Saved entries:
<<<<

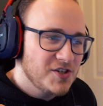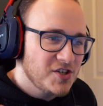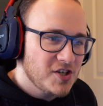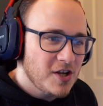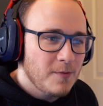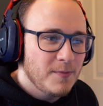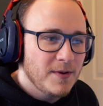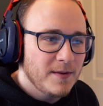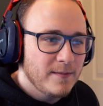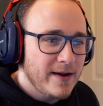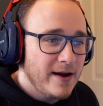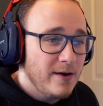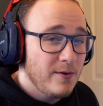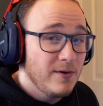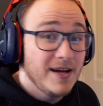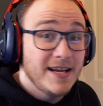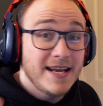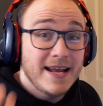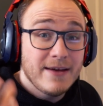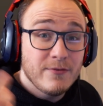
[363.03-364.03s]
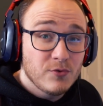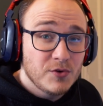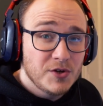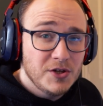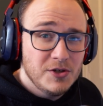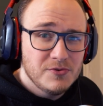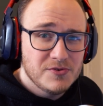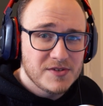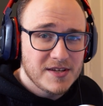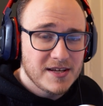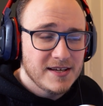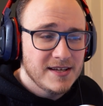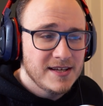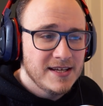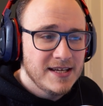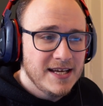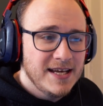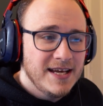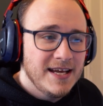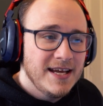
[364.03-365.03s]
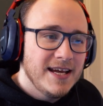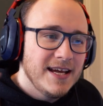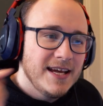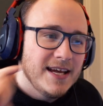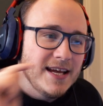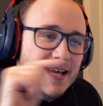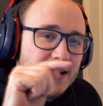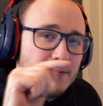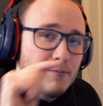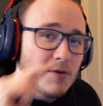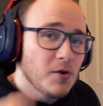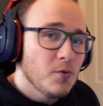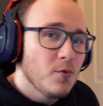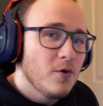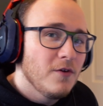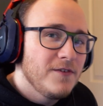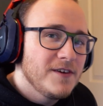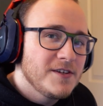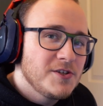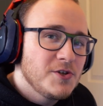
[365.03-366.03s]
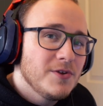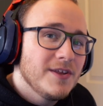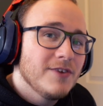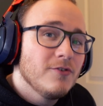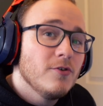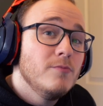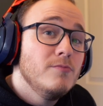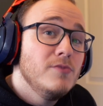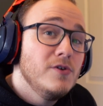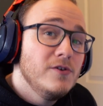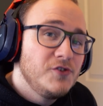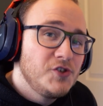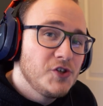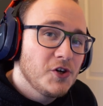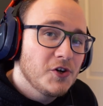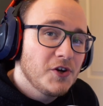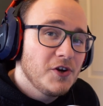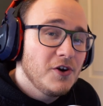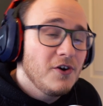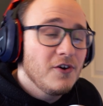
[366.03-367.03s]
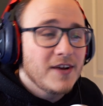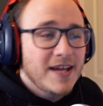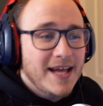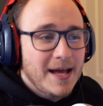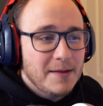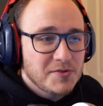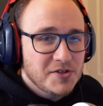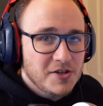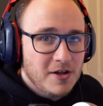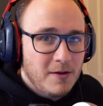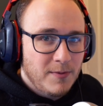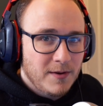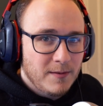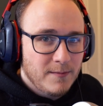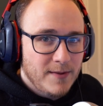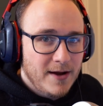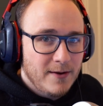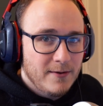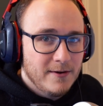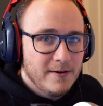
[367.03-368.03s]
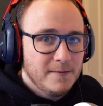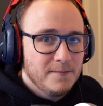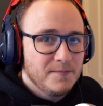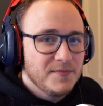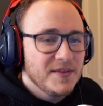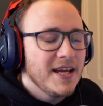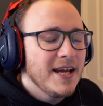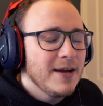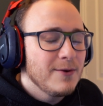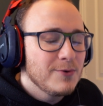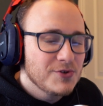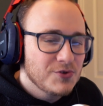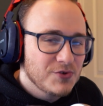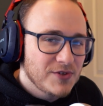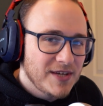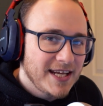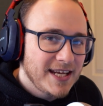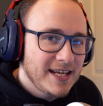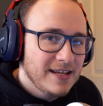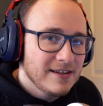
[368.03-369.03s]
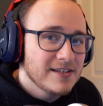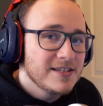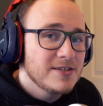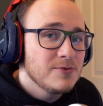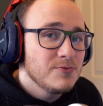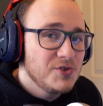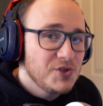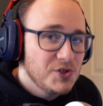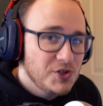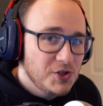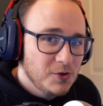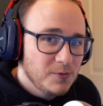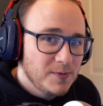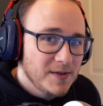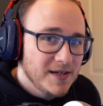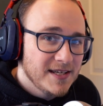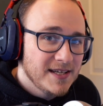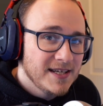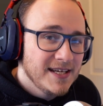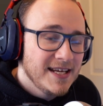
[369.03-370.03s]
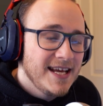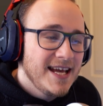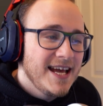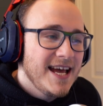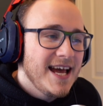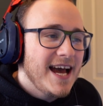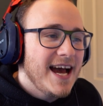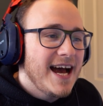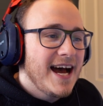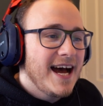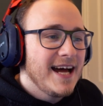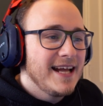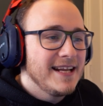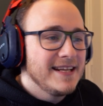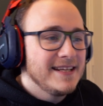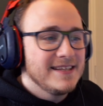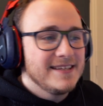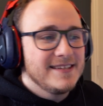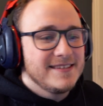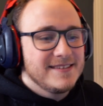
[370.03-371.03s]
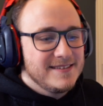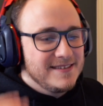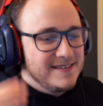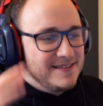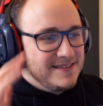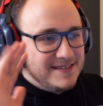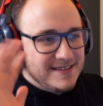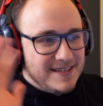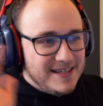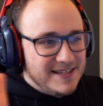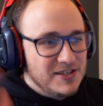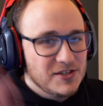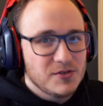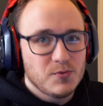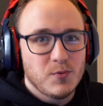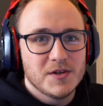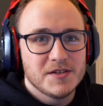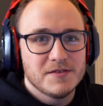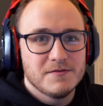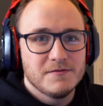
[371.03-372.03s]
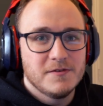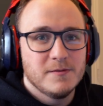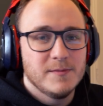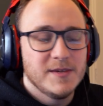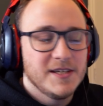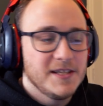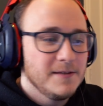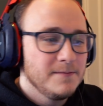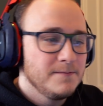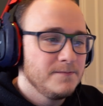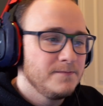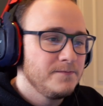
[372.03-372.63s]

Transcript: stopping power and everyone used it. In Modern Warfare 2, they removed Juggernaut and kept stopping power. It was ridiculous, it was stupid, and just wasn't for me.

>>>>

WORK REQUIRED |
Output every entry verbatim. Pictures do not belong in the copy.

WORKED SOLUTION |
[363.03-364.03s]
[364.03-365.03s]
[365.03-366.03s]
[366.03-367.03s]
[367.03-368.03s]
[368.03-369.03s]
[369.03-370.03s]
[370.03-371.03s]
[371.03-372.03s]
[372.03-372.63s]

Transcript: stopping power and everyone used it. In Modern Warfare 2, they removed Juggernaut and kept stopping power. It was ridiculous, it was stupid, and just wasn't for me.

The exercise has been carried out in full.